Christine Lashaw will talk about the MASS Action Accountability Campaign, which aims to hold our institutions accountable to the public statements made committing to racial justice.
Triana Patel (she/her)
Triana Patel is an arts and museum educator with a decade of experience focusing on informal arts education for youth and families in cultural institutions. She is a passionate advocate for youth development and opportunity within the arts, museums and alternative learning environments. Triana received her BA in Art History from the University of California, Los Angeles and her MA in Museum Studies and MBA with a focus on Education and Interpretation from John F. Kennedy University in Berkeley. She wrote her master’s thesis on engaging teens in social justice through art and programming in museums. She is currently the Manager for Youth and Family Public Programs at the Asian Art Museum in San Francisco where she also serves as a leader on the museum’s DEAI Taskforce.

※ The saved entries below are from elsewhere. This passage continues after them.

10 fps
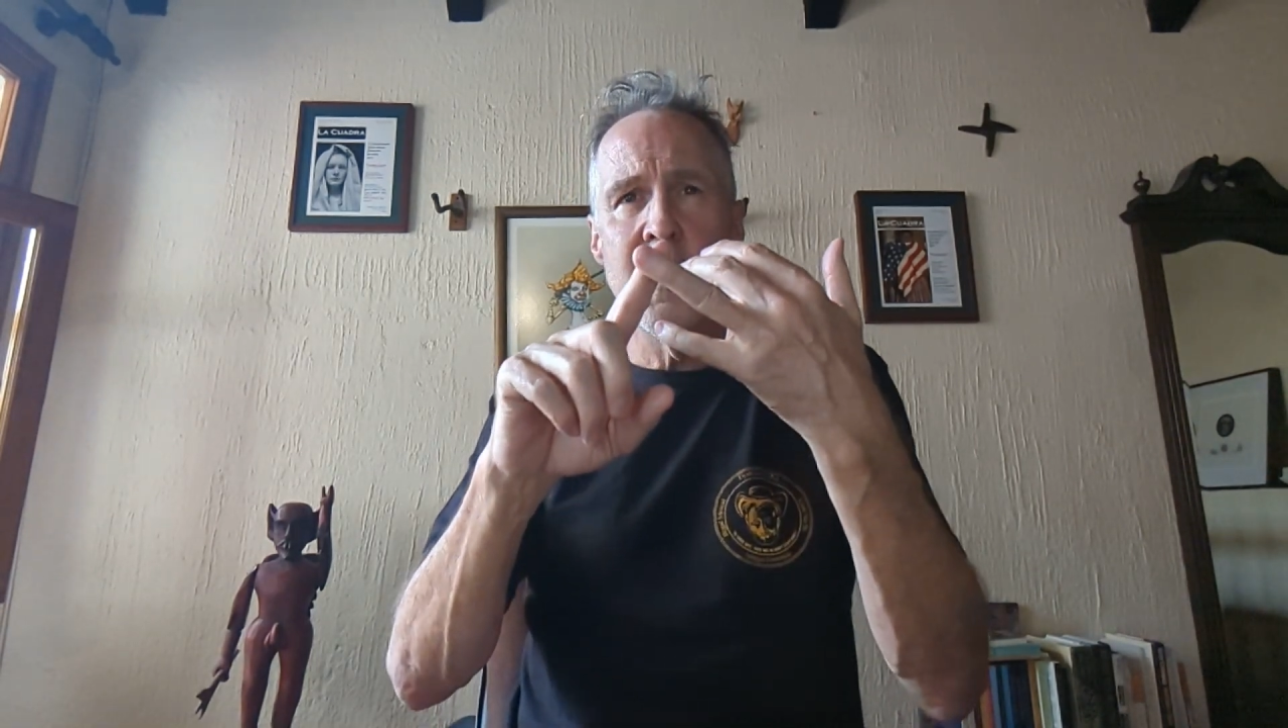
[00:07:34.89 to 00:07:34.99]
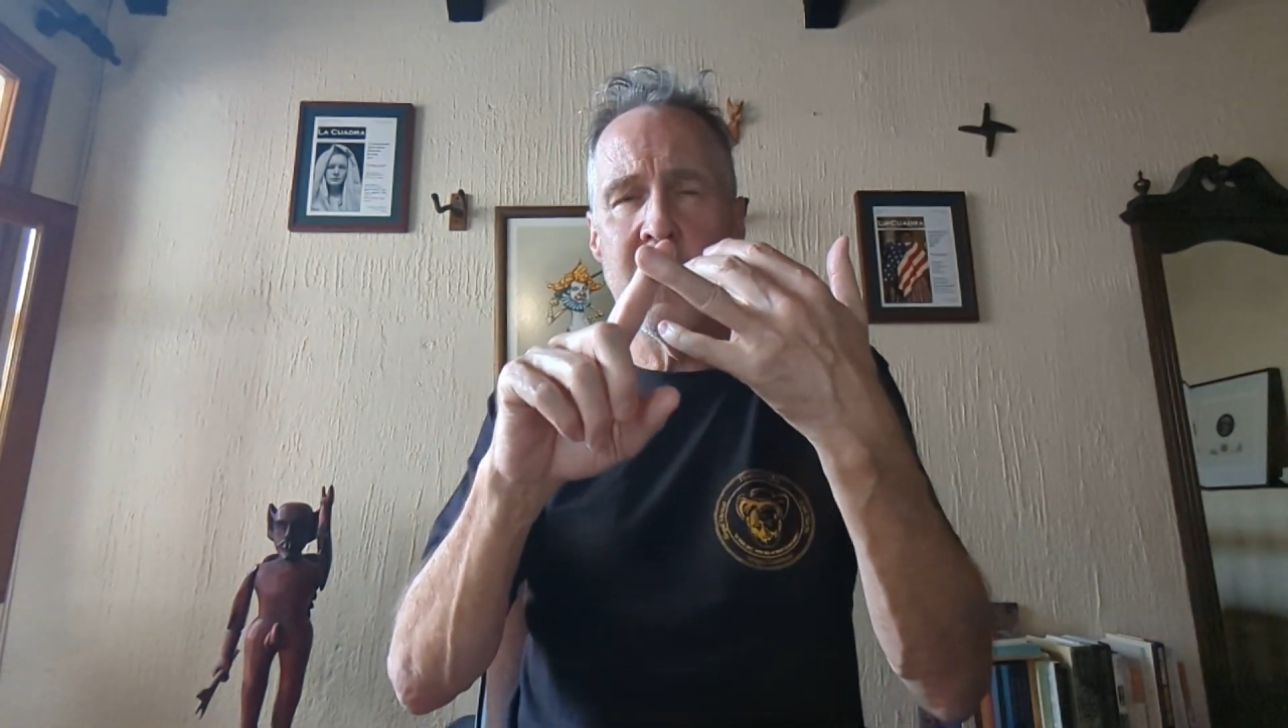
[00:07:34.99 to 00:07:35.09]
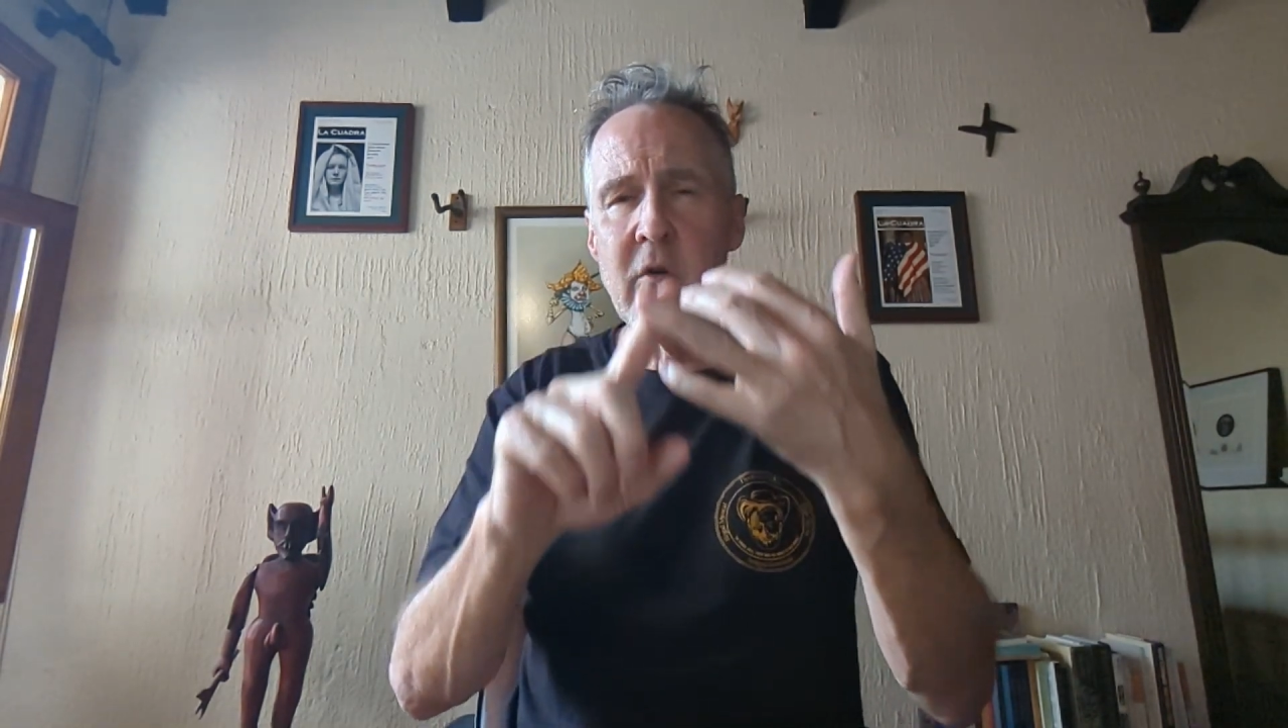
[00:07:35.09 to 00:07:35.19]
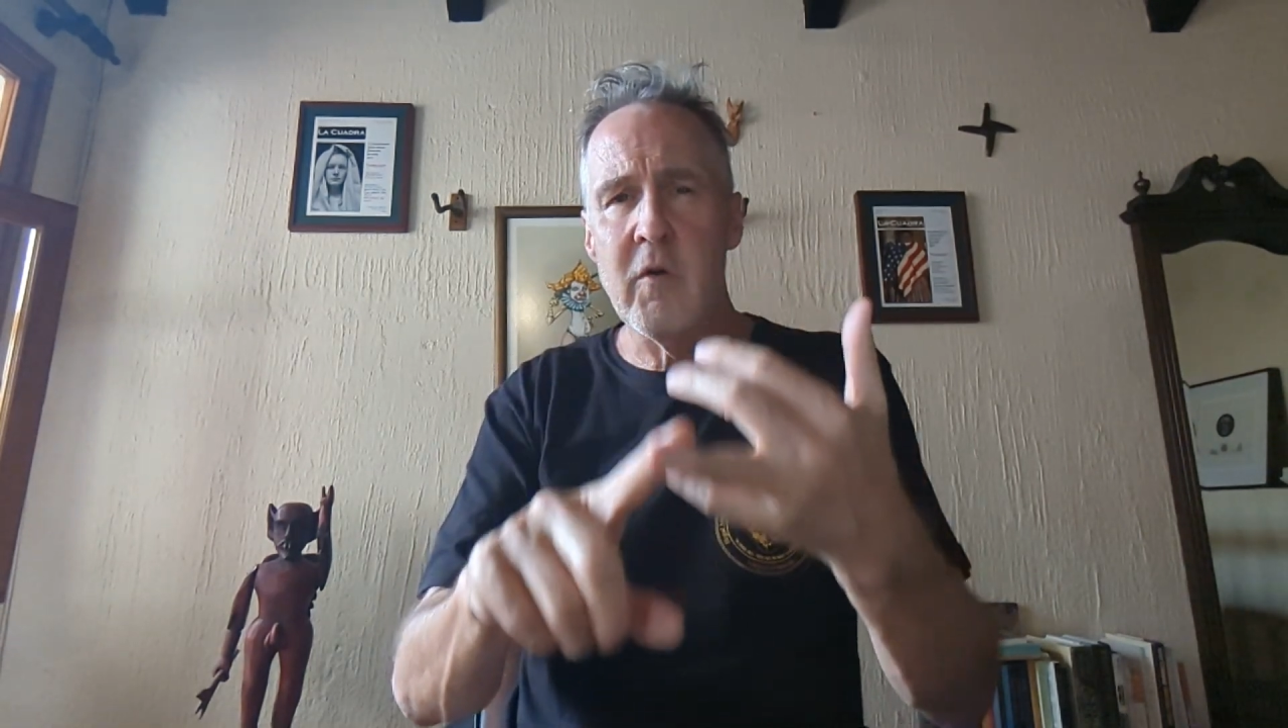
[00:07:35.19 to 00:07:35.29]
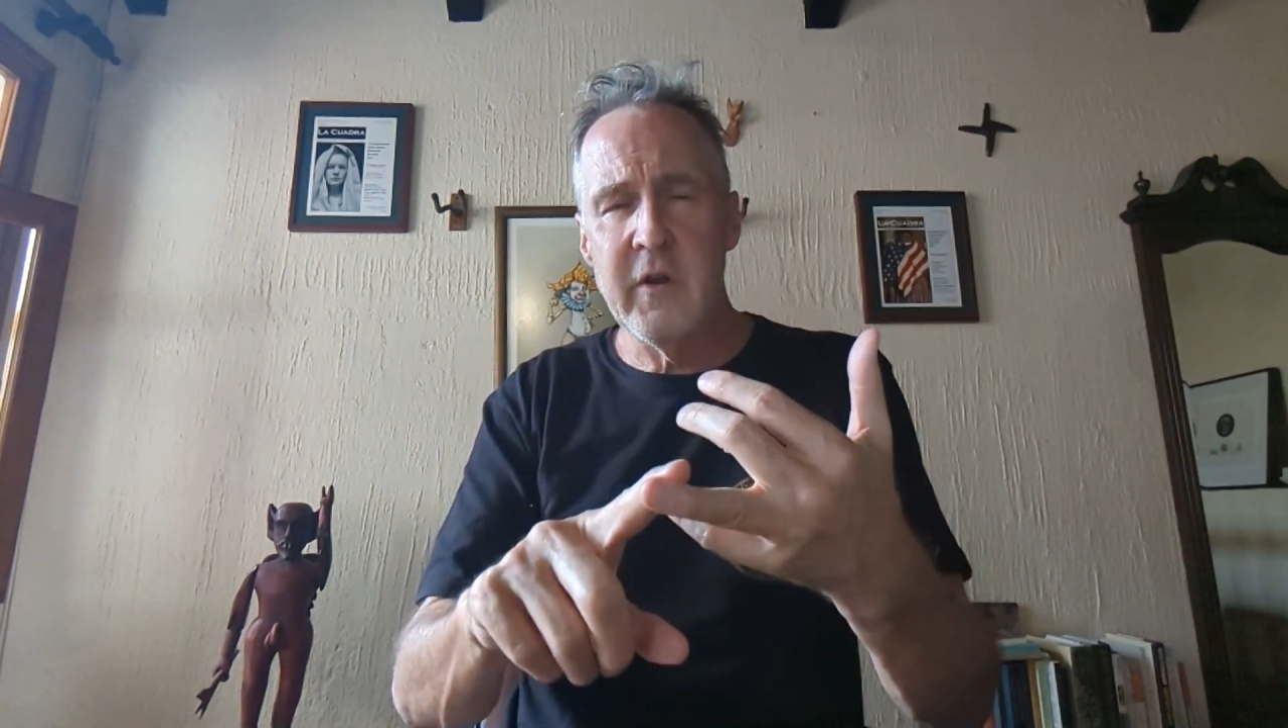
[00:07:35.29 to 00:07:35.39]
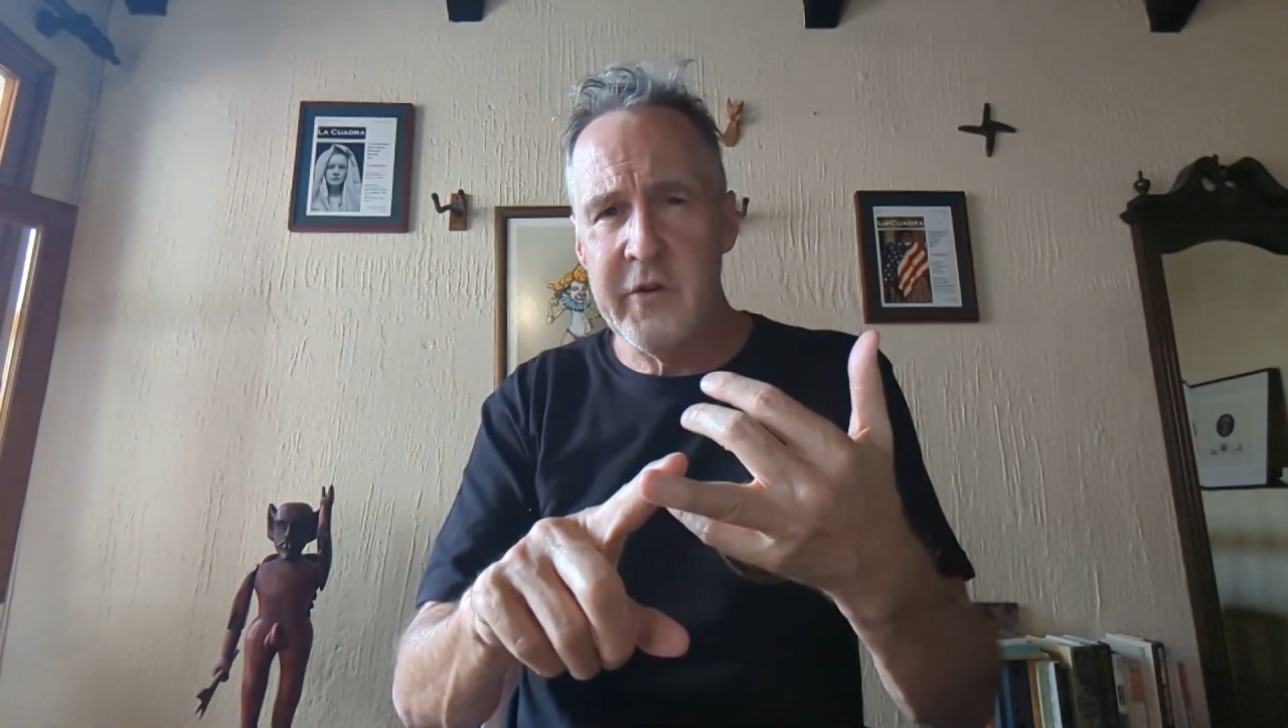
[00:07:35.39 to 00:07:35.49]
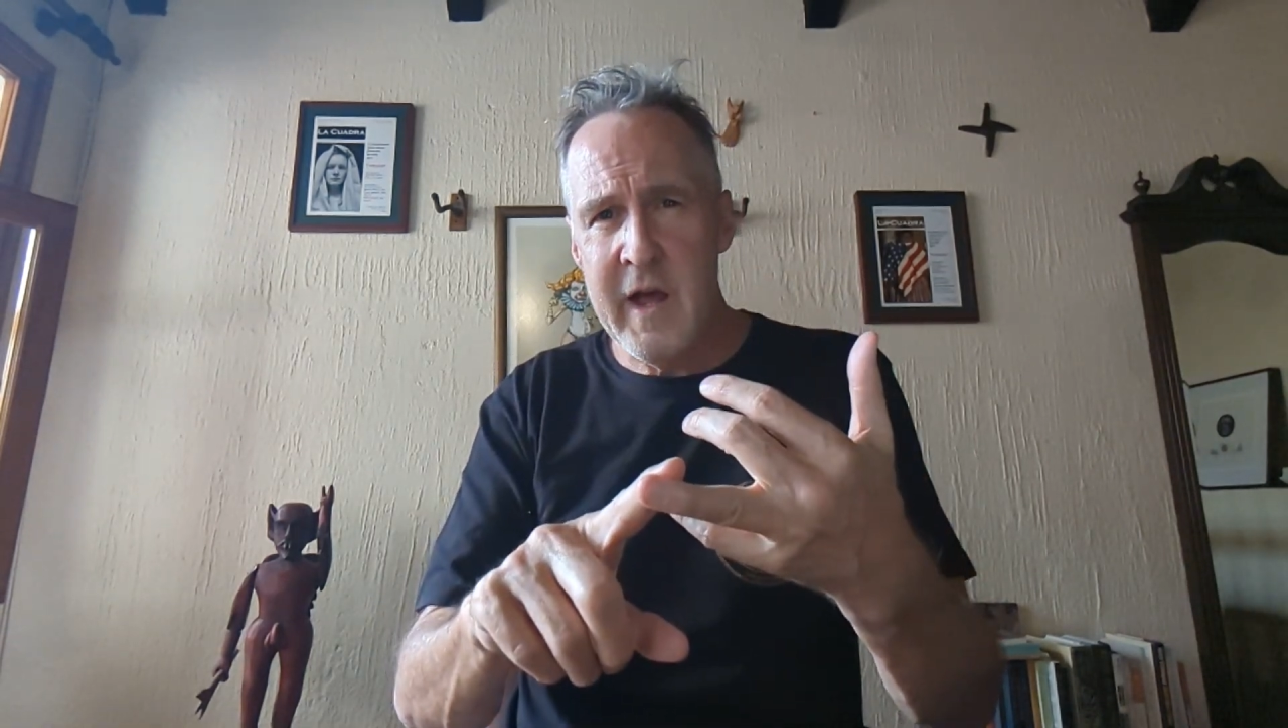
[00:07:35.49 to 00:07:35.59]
increased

Triana Patel will be discussing how racial equity and DEAI work can be at the core of museum teen programming.
Dr. Caroline Jean Fernald (she/her)
Caroline Jean Fernald serves as Executive Director of the Phoebe A. Hearst Museum of Anthropology at the University of California, Berkeley. She has previously worked as director of the Millicent Rogers Museum in Taos, New Mexico and in multiple museums focusing on Native American art and culture. She holds a PhD in Native American Art History from the University of Oklahoma and specializes in the history of collecting in anthropological museums.
Caroline Fernald will be discussing how institutional trauma can impact DEAI work.
Dr. Desiré Whitmore (she/her)
A Blaxican American and Southern California native, Dr. Desiré Whitmore, aka “Laserchick”, began her education in Community College and holds degrees in Physical Sciences, Chemical Engineering, and Chemical and Material Physics. Her PhD and Postdoctoral research focus was in the development of very fast laser systems to study single molecules vibrating, electrons travelling across the surface of metals, and the fluorescence of semiconducting Quantum Dots. After her postdoc, Desiré has held positions as a science curriculum specialist with Amplify Science, a professor of Laser and Photonics Technology at Irvine Valley College, and is now the Senior Physics Educator in the Teacher Institute at the Exploratorium in San Francisco. Her current work is focused on providing support and professional development to middle and high school science teachers to help them teach through inquiry. She is also a founding board member and Mentorship Advisor of the Council for the Advancement of Black Engineers, a non-profit organization whose mission is to increase the number of culturally responsible Black Engineers with PhD’s, post-doctoral training and professional engineering registrations.
Desiré Whitmore, Senior Physics Educator at the Exploratorium, will be sharing about her work as part of the Teacher Institute and the staff Union DEIA committee.